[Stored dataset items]
# # # #

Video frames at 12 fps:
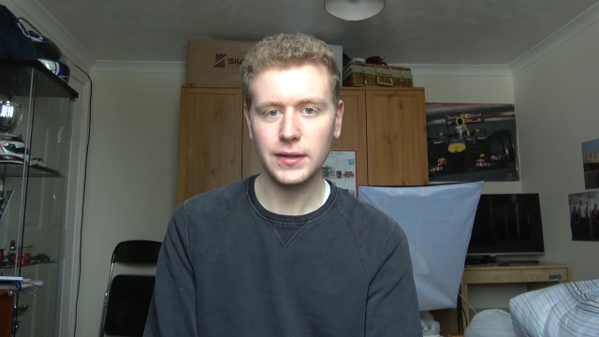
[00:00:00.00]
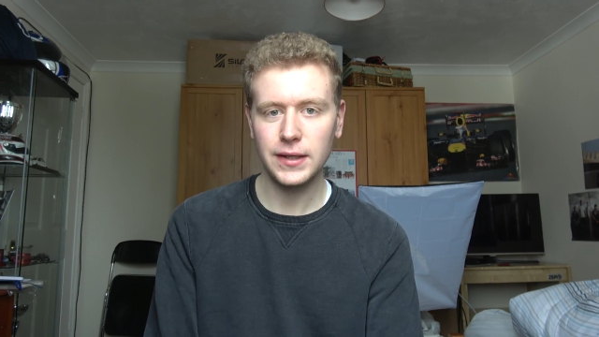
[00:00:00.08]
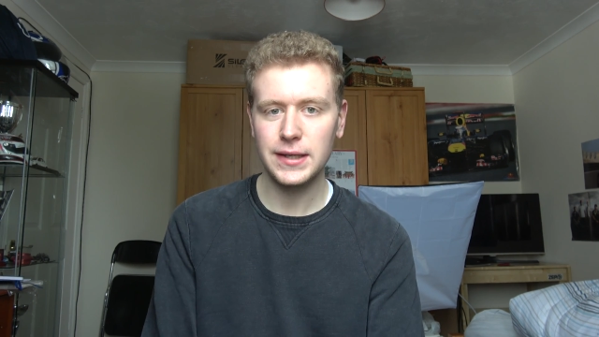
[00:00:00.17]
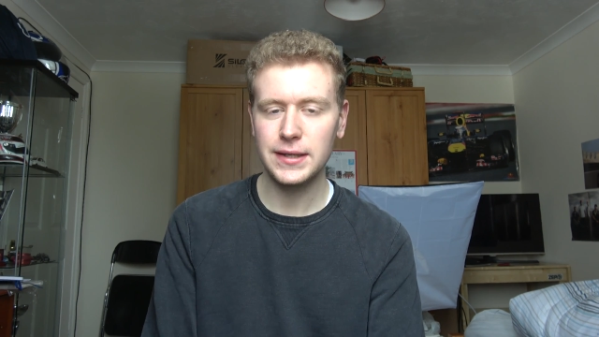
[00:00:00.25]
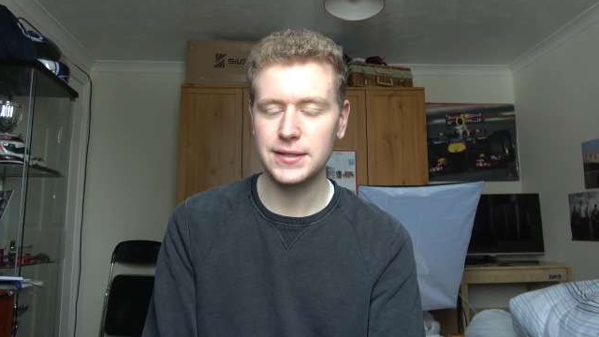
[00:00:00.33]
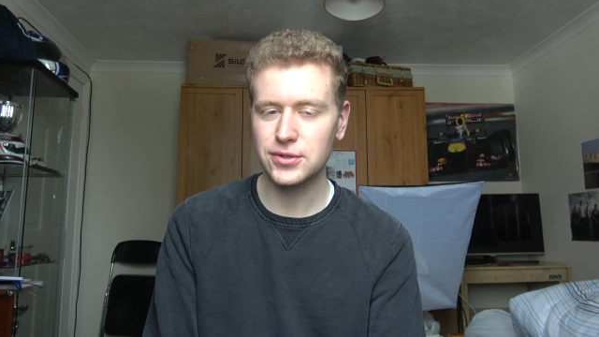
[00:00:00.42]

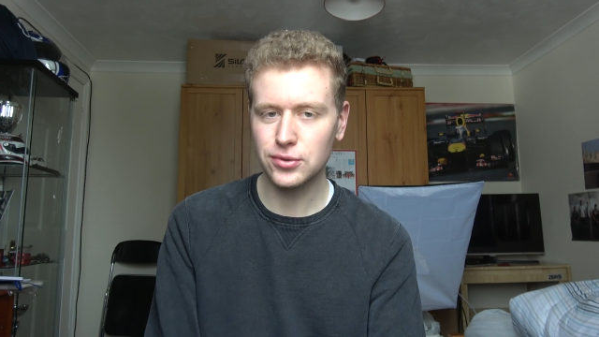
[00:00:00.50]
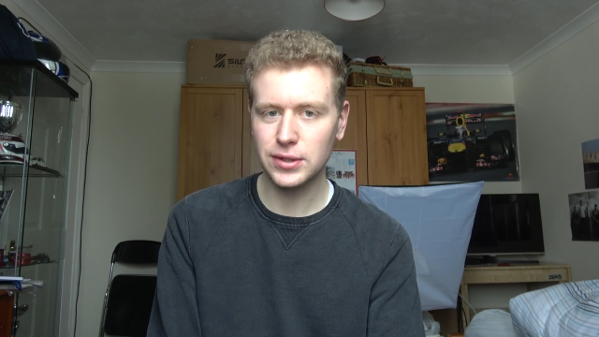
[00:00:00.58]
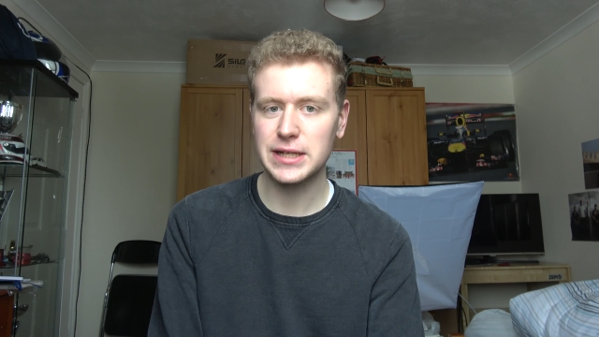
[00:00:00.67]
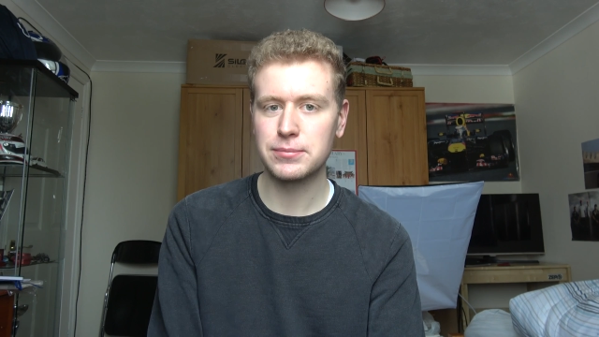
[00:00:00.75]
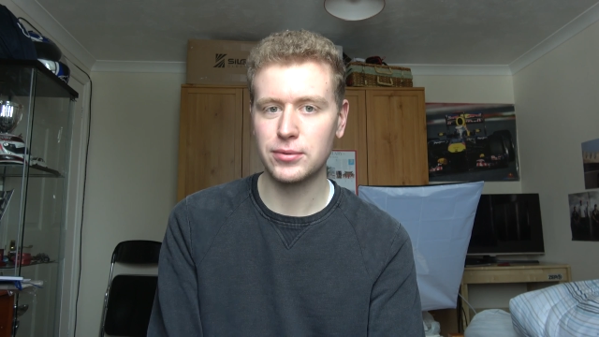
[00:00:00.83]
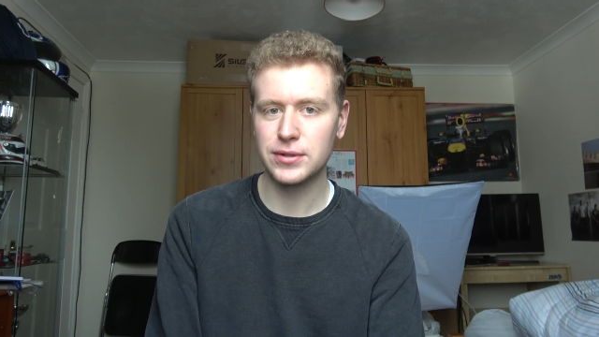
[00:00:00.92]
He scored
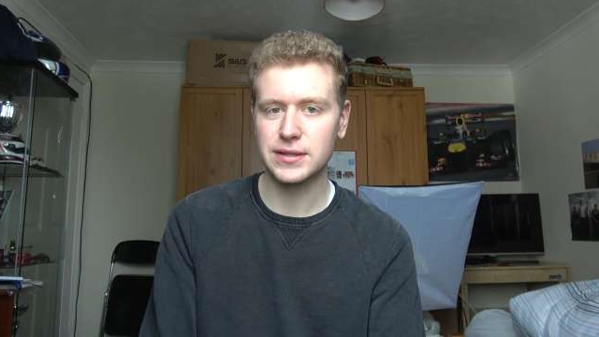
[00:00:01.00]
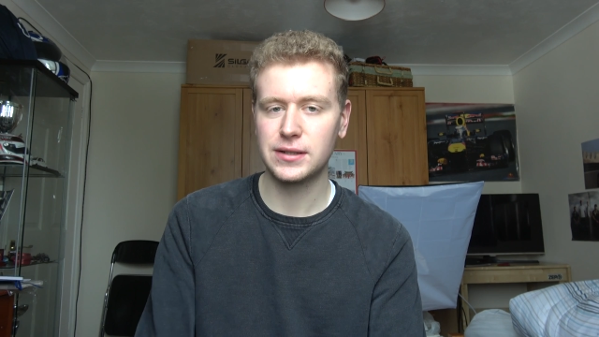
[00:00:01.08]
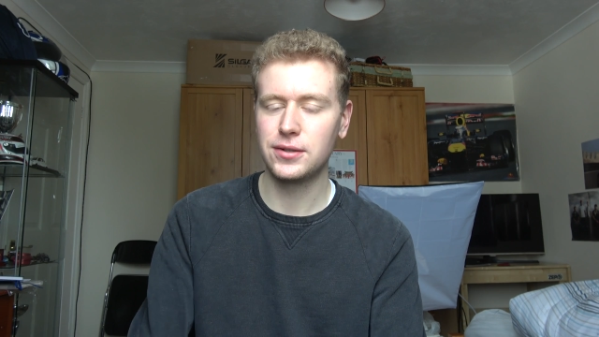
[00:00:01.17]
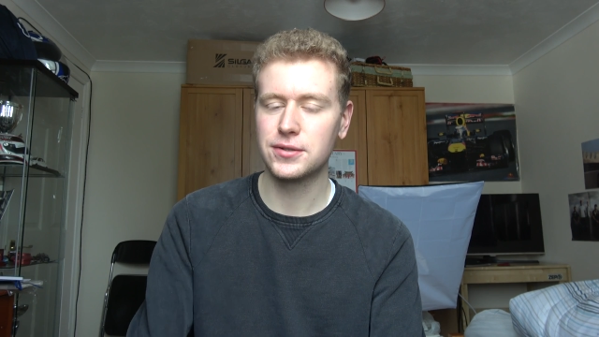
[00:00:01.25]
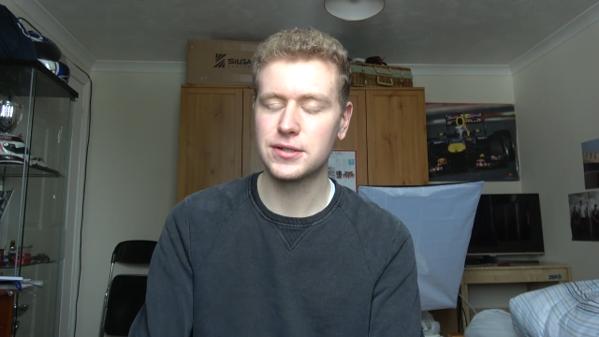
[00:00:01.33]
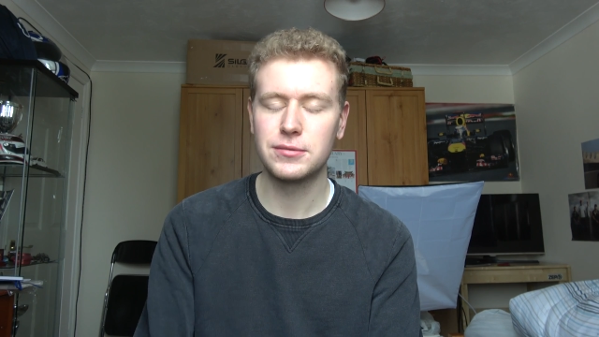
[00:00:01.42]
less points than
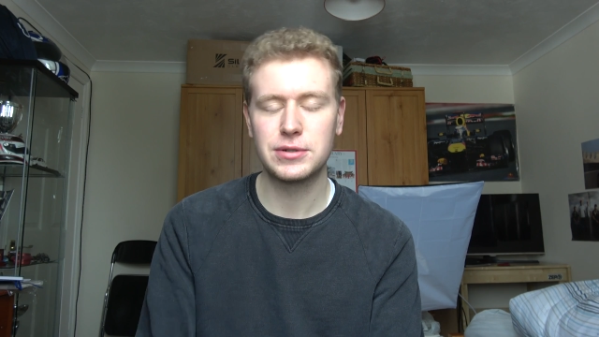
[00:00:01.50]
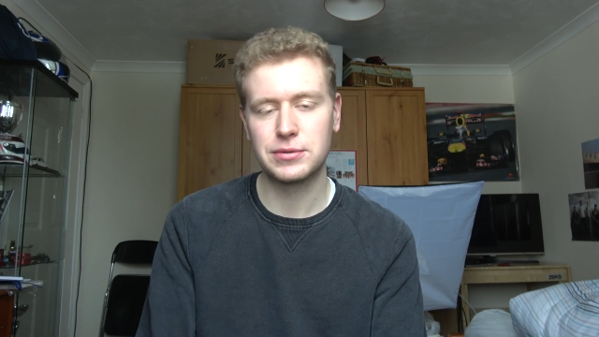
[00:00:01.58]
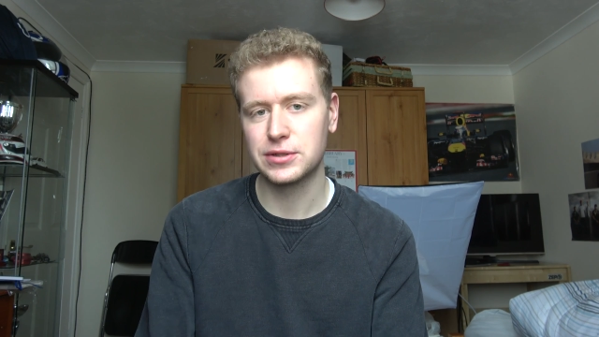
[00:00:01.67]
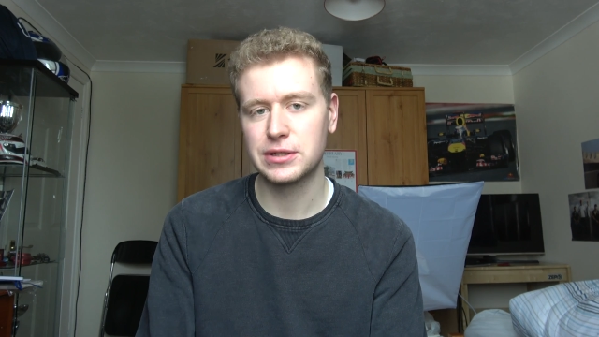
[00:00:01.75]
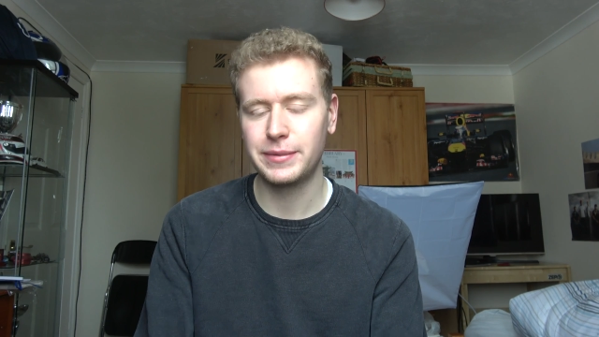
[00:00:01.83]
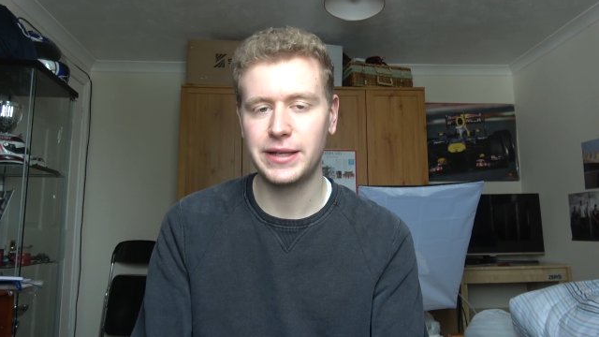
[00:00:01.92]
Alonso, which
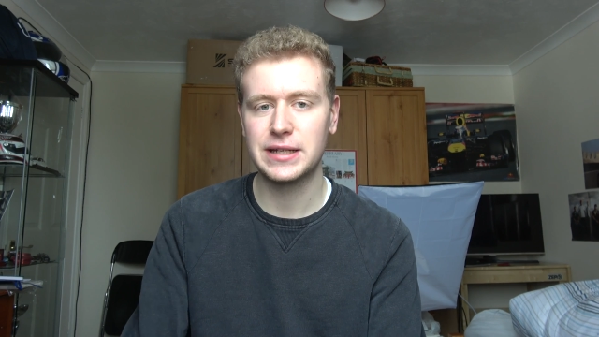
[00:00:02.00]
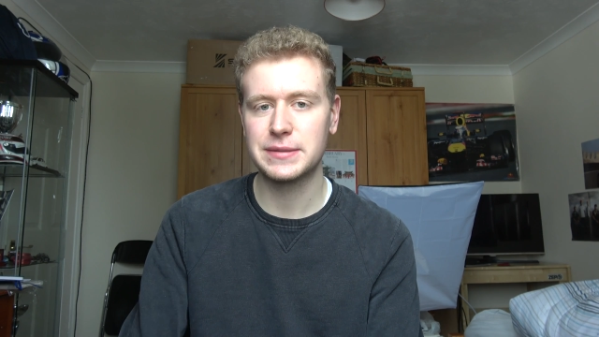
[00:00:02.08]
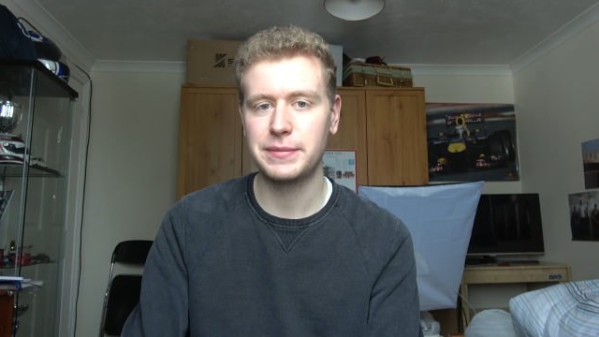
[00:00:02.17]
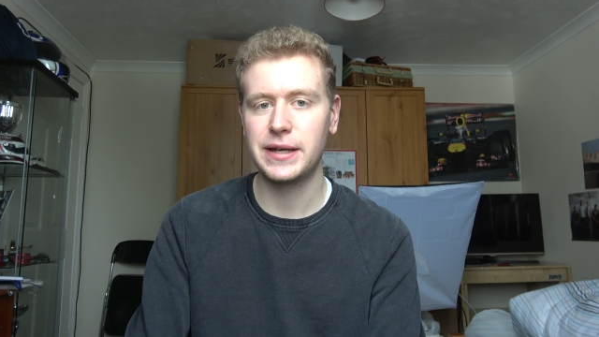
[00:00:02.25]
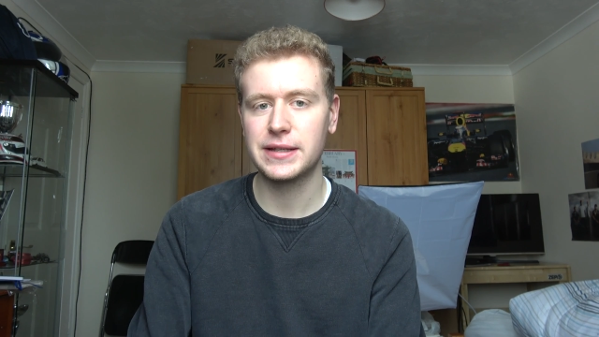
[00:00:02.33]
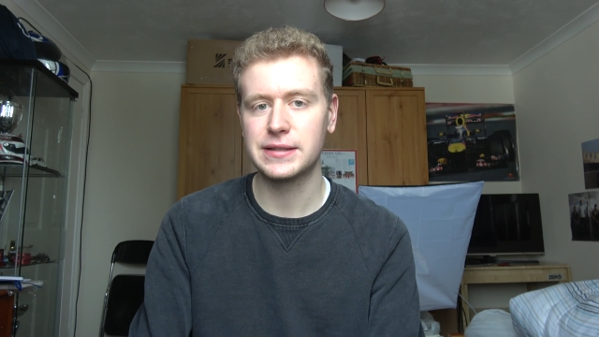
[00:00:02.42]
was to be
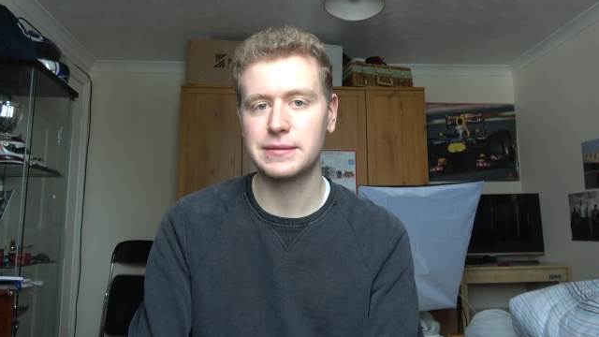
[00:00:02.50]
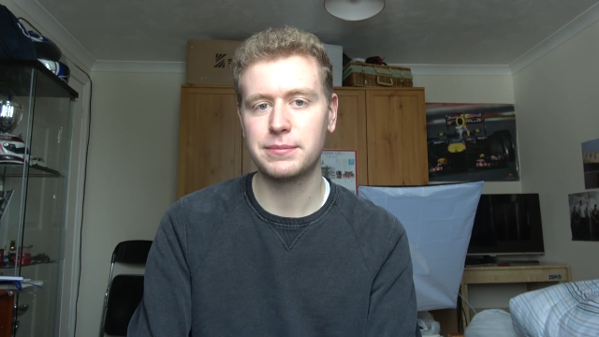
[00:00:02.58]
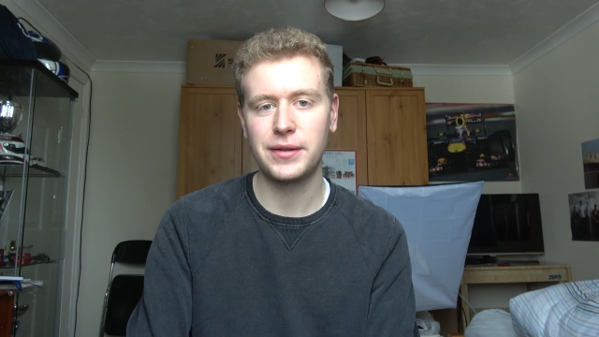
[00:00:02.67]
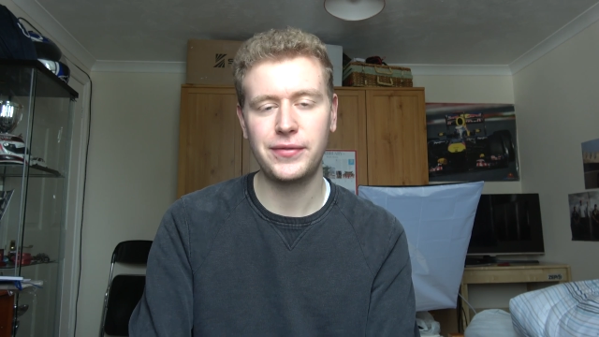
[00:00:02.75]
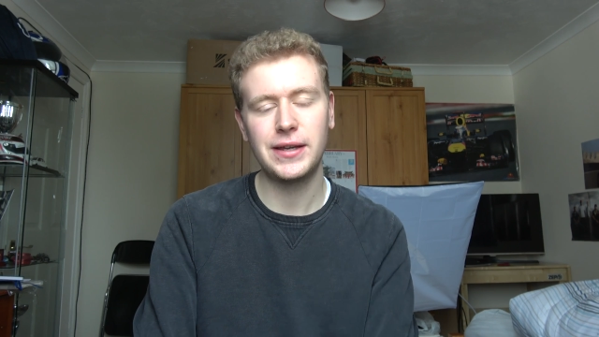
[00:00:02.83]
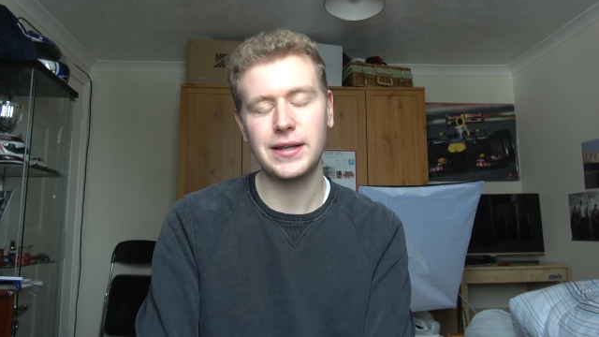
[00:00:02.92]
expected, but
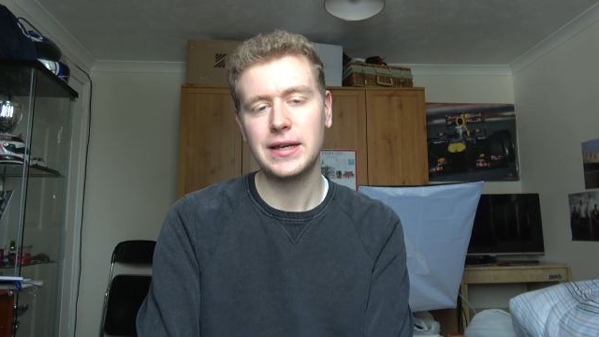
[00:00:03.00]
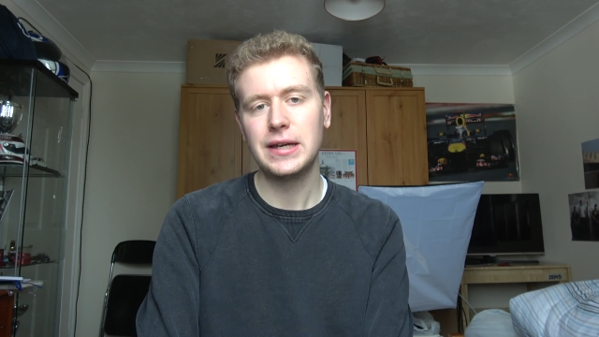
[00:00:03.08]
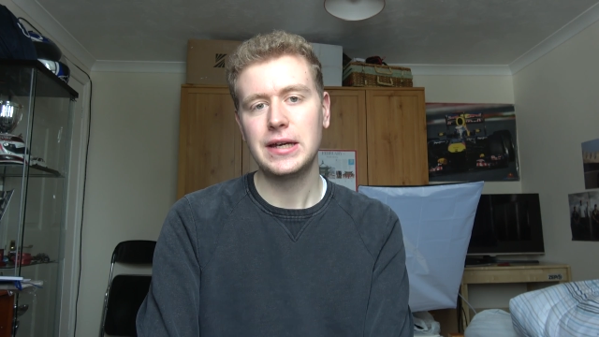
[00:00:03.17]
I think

# # # #

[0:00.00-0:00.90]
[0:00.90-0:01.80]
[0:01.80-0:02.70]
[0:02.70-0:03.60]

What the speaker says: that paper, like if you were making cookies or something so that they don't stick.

# # # #

[WHAT TO DO]: Give back, exactly and without pictures, the stretch of the records above from the line containing "[00:00:00.25]" through the line containing "[00:00:02.00]", with both end lines included.

[RESPONSE]:
[00:00:00.25]
[00:00:00.33]
[00:00:00.42]

[00:00:00.50]
[00:00:00.58]
[00:00:00.67]
[00:00:00.75]
[00:00:00.83]
[00:00:00.92]
He scored
[00:00:01.00]
[00:00:01.08]
[00:00:01.17]
[00:00:01.25]
[00:00:01.33]
[00:00:01.42]
less points than
[00:00:01.50]
[00:00:01.58]
[00:00:01.67]
[00:00:01.75]
[00:00:01.83]
[00:00:01.92]
Alonso, which
[00:00:02.00]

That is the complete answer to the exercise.